One thing which BLEND demonstrated and which continues to be true today is that the electronic medium allows for the linking of papers and the discussion of them. Once a paper is published, discussion can take place immediately, without waiting for the next issue of the journal. Furthermore, such discussion can be archived along with the relevant paper so that future scholars can benefit from it. Unfortunately, when the BLEND project ended, so too did the Computer Human Factors journal. The only publicly available record of the four issues of the journal which now exists is, ironically, the paper version which was published as one of the project reports (Shackel, 1986) and which does not contain the discussions.

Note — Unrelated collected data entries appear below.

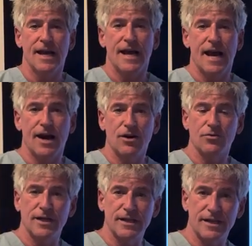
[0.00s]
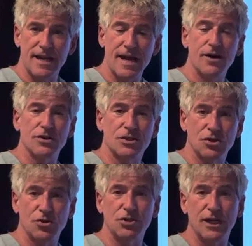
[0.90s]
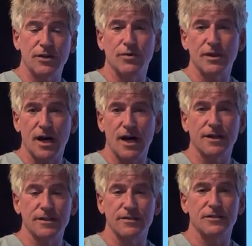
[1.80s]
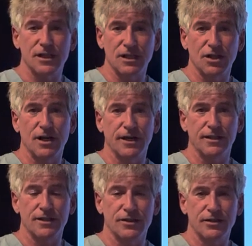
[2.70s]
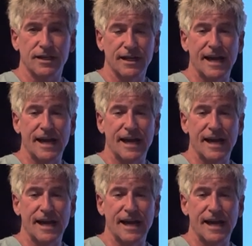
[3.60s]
how it now is associated with cognitive decline okay?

As both authors and readers, the scholars are the most important part of the communication chain and hence their requirements and attitudes will continue to be important. Publication serves the scholar's career needs as well as the information dissemination function. It is not surprising, therefore, that the reticence to submit to electronic journals experienced by the EIES project and circumvented by BLEND has more recently been evident in the Online Journal of Current Clinical Trials (Wilson, 1992). A recent report on information technology in libraries in the UK (Joint Funding Council, 1993) specifically recommended that funding councils give equivalent weight to publication in refereed electronic and paper journals, a recommendation which will hopefully help to erode authors' reticence and strengthen institutional confidence in electronic journals.
The author has also benefitted immeasurably from working with Professors Brian Shackel and Jack Meadows, without whom much of the work described above would not have taken place.